* Exercise requirements: Could you give the data below again exactly, apart from the pictures?

(Dataset entries)
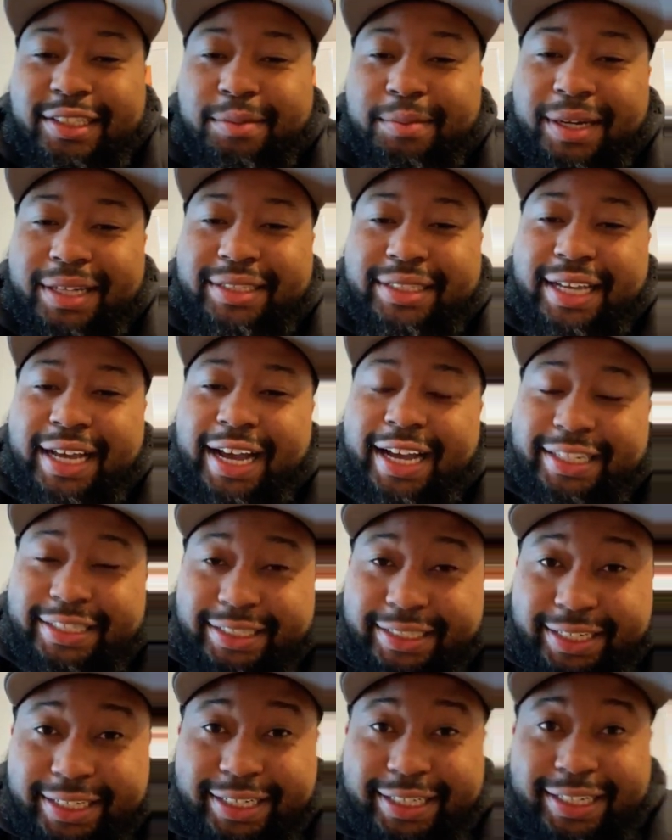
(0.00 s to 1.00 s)
Somebody said,
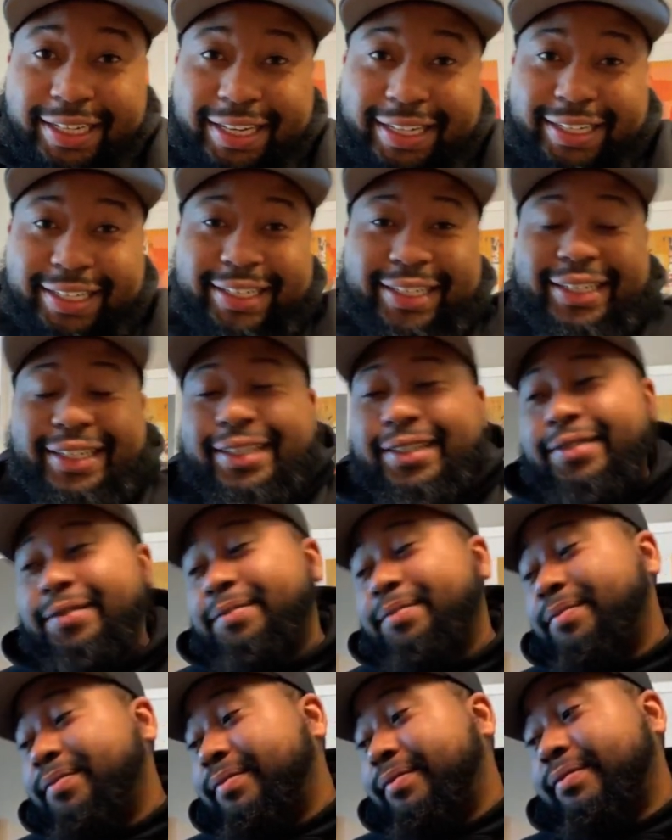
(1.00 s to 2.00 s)
how'd she get a gun in there?
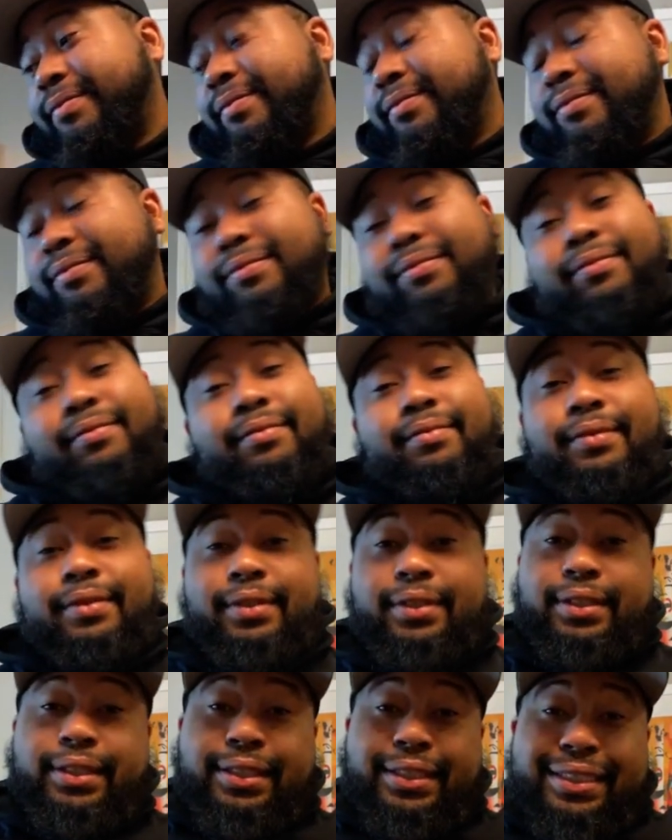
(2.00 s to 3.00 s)

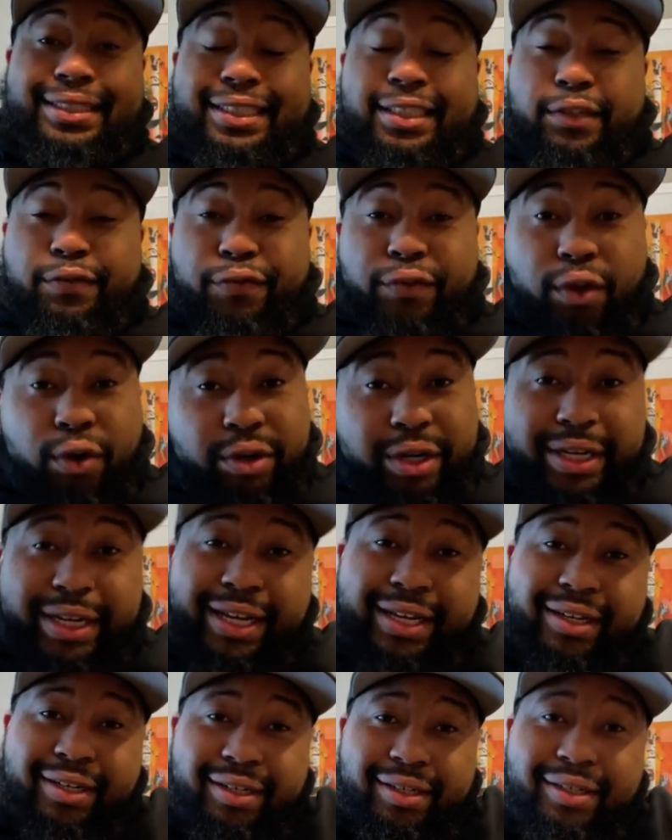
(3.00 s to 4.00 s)
This Florida
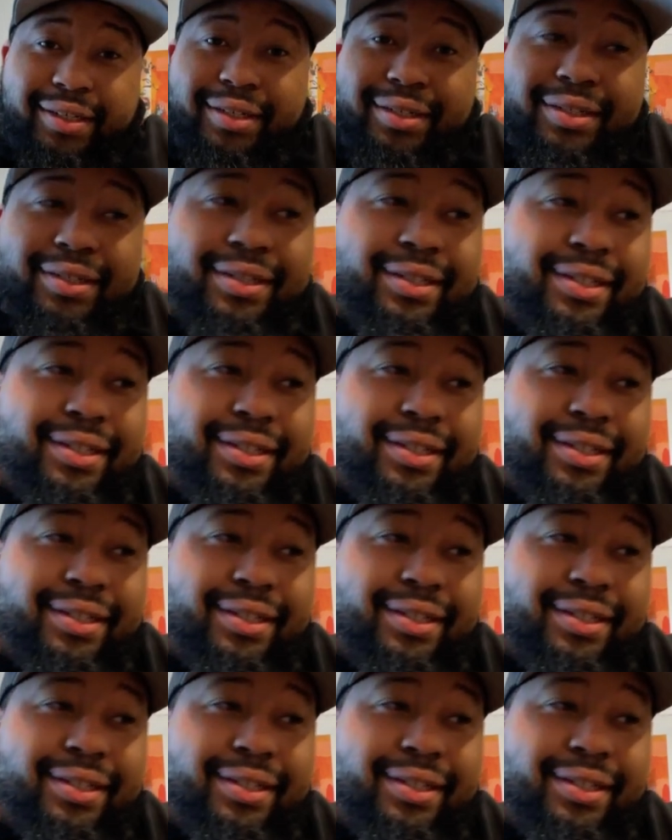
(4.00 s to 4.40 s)
nigga?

* Task result:
(0.00 s to 1.00 s)
Somebody said,
(1.00 s to 2.00 s)
how'd she get a gun in there?
(2.00 s to 3.00 s)

(3.00 s to 4.00 s)
This Florida
(4.00 s to 4.40 s)
nigga?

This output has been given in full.